The stories have been narrated in Azerbaijani, the book’s original language, by Bahman Vakhshour, who has previously collaborated on several other audiobooks, including “The Collection of Azerbaijani Poems of Shahriar” and “Qachaq Nabi”.
The Book of Dada Gorgud, also known as the Book of Dede Korkut or the Book of Korkut Ata, is the most famous among the epic stories of the Oghuz Turks.
The stories carry morals and values significant to the social lifestyle of the nomadic Turkic peoples and their pre-Islamic beliefs.
The book’s mythic narrative is part of the cultural heritage of the peoples of Oghuz Turkic origin, mainly of Turkey, Azerbaijan and Turkmenistan.
Only two manuscripts of this book, Vatican and Dresden, were known until 2018. However, a new epos was added to this book with the discovery of the Gonbad manuscript in Iran.
The language of the Gonbad manuscript is of a mixed character and depicts vivid characteristics of the period of transition from later Old Oghuz Turkic to Early Modern Turkic of Iranian Azarbaijan.
However, there are also orthographical, lexical and grammatical structures peculiar to Eastern Turkic, which shows that the original work was written in the area between Syrdarya and Anatolia, and later rewritten in Safavid Iran in the second half of the 16th century.
It was later copied again in the same area in the second half of the 18th century during the Qajar period.
The first leaf of the Gonbad manuscript is missing. For this reason, it is not known how the name of the manuscript was recorded in writing.

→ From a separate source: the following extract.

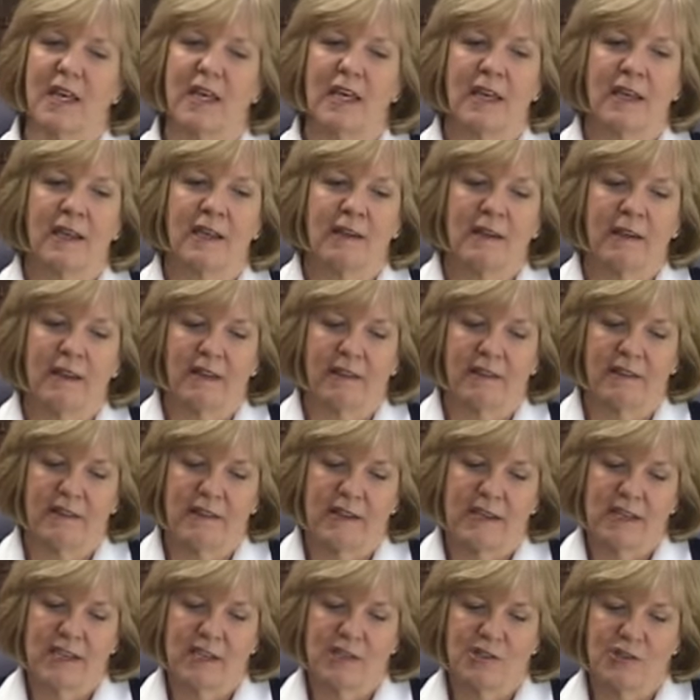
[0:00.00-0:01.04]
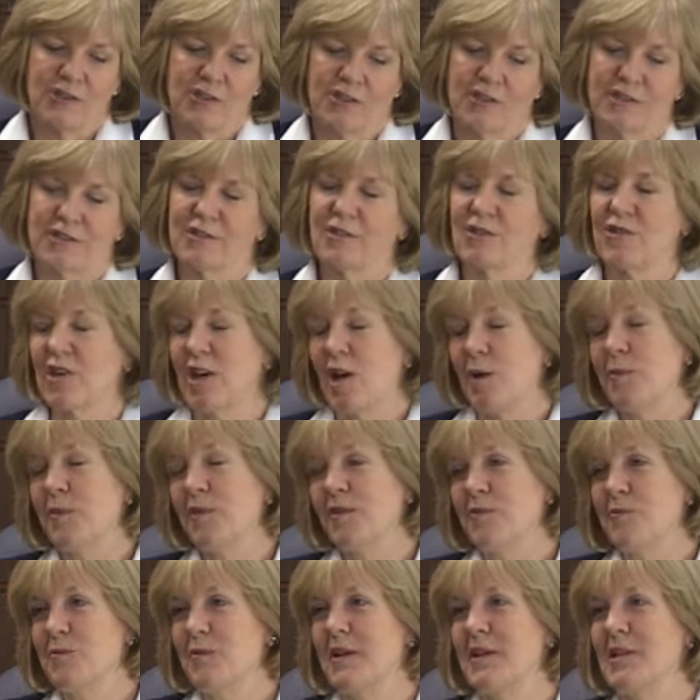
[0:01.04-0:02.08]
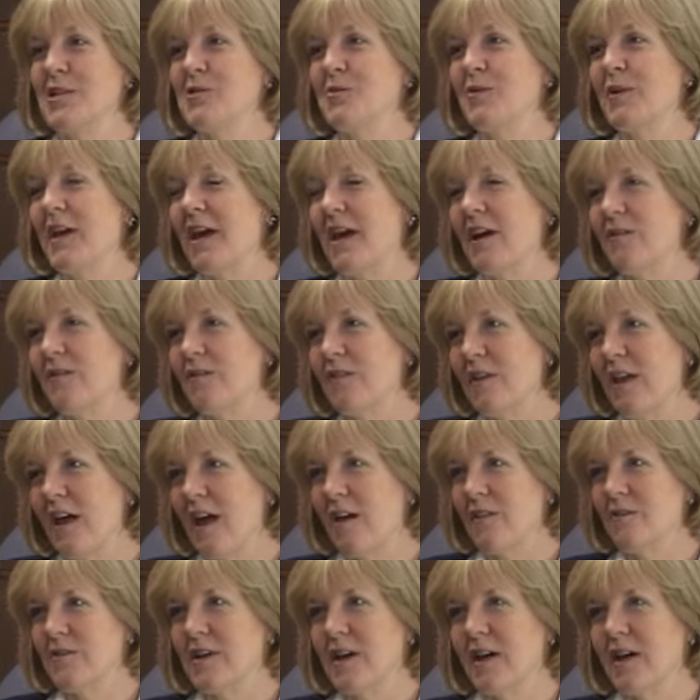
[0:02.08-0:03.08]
In the just couple of minutes we have left,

The epic tales of Dada Gorgud are some of the best-known Turkic legends from among a total of well over 1,000 recorded epics among the Mongolian and Turkic language families.
The book comprises twelve stories and the bulk of the work was written after the Turks converted to Islam, and the heroes are often portrayed as good Muslims while the villains are referred to as infidels, but there are also many references to the Turks’ pre-Islamic magic.
The character Dada Gorgud, i.e. Grandfather Gorgud, is a widely renowned soothsayer and bard, and serves to link the stories together, and the thirteenth chapter of the book compiles sayings attributed to him.